Prystaiko, however, commented only on his direct interactions with Sondland, whose reported phone call with Trump in late July has emerged as a new and potentially important element in the impeachment inquiries.

"Ambassador Sondland did not tell us, and certainly did not tell me, about a connection between the assistance and the investigations. You should ask him," Prystaiko was quoted as saying by the Interfax Ukraine news agency.

Earlier Thursday, Trump asserted that "normal people" would close the case on his impeachment after Wednesday's nationally televised hearing.

His assessment underscored the clash that emerged after the six-hour hearing, with Democrats saying it provided damning evidence of a president using his office to advance his political interests, while Republicans argued it laid bare a desperate attempt to oust Trump from office.

White House counselor Kellyanne Conway said Thursday that the impeachment inquiry amounts to an attempt by Democrats to "interfere" in the 2020 election as she assessed Wednesday's hearing during a television appearance.

"They can't get him at the ballot box," Conway said on Fox News' "Fox & Friends." "They're trying to undo a democratically elected president from three years ago, and they're trying to interfere - yes, I said it - interfere in the next election, and I think America's smarter than that."

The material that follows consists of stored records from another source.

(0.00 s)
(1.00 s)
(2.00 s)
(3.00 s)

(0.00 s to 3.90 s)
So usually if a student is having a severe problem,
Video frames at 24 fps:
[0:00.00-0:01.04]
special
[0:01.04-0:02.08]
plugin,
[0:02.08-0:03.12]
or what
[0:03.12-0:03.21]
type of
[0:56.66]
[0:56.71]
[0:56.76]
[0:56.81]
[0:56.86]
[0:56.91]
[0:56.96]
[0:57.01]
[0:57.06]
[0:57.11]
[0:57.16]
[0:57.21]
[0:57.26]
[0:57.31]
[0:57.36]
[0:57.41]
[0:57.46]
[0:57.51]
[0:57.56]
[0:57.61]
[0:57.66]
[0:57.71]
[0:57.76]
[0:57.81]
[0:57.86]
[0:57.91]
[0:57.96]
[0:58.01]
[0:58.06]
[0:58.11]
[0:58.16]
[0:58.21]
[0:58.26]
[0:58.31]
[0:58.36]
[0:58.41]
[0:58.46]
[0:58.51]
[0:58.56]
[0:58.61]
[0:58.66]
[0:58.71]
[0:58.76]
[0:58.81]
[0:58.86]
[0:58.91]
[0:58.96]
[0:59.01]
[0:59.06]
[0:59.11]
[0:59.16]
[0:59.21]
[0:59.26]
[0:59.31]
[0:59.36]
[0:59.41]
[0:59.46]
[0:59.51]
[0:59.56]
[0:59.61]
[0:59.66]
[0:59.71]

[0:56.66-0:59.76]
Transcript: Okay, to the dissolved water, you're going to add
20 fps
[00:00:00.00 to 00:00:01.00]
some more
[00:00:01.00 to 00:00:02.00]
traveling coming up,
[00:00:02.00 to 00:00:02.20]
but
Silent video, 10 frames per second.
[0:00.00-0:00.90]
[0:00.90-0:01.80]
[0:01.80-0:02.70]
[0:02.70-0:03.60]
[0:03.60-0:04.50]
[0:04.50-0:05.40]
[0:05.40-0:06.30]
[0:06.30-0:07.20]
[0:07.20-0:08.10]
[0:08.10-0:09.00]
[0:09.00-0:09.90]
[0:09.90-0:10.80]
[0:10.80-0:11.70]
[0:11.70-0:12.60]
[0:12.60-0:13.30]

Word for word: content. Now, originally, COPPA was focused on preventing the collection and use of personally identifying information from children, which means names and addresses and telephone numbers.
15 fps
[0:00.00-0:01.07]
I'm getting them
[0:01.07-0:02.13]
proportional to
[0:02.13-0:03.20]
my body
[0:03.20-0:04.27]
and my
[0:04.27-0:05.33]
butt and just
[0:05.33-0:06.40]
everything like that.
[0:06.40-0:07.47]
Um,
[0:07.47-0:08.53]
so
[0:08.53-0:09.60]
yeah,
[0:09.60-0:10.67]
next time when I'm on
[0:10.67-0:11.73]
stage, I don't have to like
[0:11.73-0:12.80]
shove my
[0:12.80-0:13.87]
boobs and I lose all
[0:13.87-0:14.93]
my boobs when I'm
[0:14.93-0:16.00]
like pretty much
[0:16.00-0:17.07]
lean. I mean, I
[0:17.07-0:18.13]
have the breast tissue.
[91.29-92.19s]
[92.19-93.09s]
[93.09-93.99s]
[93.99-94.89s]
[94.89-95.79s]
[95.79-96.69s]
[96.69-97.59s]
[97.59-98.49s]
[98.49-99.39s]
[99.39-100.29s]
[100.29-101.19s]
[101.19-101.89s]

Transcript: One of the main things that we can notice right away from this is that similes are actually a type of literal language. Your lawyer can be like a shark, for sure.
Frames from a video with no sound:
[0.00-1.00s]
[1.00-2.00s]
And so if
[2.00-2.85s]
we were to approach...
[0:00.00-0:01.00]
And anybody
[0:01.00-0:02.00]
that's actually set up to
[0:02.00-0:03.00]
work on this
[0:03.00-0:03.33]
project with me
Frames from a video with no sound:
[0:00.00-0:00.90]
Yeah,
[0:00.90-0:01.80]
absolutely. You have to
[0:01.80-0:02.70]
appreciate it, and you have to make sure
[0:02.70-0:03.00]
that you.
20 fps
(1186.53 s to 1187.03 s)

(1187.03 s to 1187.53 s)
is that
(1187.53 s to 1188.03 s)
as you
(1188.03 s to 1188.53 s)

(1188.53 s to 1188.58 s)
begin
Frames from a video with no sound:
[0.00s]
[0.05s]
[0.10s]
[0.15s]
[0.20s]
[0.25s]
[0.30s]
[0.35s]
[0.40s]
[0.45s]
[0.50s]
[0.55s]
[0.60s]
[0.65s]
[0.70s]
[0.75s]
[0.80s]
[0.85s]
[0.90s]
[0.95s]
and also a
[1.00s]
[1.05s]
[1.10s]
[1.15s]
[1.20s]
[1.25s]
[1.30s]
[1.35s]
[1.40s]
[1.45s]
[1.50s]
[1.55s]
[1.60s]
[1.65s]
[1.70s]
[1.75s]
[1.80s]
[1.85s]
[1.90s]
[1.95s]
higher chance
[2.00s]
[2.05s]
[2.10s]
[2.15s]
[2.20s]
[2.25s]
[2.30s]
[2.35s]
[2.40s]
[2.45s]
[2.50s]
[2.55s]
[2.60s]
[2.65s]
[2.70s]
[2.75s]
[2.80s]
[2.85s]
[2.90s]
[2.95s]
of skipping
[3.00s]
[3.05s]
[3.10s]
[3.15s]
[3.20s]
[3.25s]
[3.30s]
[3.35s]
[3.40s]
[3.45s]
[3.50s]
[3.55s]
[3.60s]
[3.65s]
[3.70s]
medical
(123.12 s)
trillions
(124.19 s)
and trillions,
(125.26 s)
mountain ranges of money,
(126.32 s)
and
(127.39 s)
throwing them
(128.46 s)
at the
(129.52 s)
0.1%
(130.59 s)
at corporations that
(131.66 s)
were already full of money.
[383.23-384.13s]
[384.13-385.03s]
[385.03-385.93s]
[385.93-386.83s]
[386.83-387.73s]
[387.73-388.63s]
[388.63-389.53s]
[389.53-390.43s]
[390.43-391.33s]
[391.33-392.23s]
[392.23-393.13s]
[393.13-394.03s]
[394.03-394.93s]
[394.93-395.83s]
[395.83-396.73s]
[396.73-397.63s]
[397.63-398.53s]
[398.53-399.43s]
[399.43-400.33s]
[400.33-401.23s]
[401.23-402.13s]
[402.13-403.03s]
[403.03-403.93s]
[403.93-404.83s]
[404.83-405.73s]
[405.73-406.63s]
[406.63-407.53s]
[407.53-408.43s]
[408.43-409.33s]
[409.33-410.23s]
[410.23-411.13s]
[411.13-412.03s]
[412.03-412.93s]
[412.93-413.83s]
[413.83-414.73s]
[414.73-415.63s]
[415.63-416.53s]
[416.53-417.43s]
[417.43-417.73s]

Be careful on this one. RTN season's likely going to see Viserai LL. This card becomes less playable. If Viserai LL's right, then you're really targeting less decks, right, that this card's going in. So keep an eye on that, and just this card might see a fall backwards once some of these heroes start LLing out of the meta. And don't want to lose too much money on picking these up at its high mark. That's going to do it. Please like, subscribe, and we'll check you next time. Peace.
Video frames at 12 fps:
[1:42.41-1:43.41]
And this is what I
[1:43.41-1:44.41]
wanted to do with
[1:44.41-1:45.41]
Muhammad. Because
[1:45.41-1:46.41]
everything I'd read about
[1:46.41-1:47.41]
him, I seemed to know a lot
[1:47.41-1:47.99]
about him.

House investigators have no hearings scheduled Thursday, but Friday could be another key day in the probe, with both public and private testimony.

Marie Yovanovitch, the former ambassador to Ukraine who was recalled earlier this year by Trump, is scheduled to appear at an open hearing of the House Intelligence Committee.

She said in an Oct. 11 deposition that she was the target of a shadow campaign to orchestrate her removal that involved Trump's personal attorney Rudy Giuliani and Ukrainian officials suspected of fostering corruption, according to a transcript.

In her testimony, Yovanovitch said that she remained worried that she would be a target of retaliation by Trump, who referred to her in his July 25 phone call with Zelensky as “bad news” and someone who was “going to go through some things.”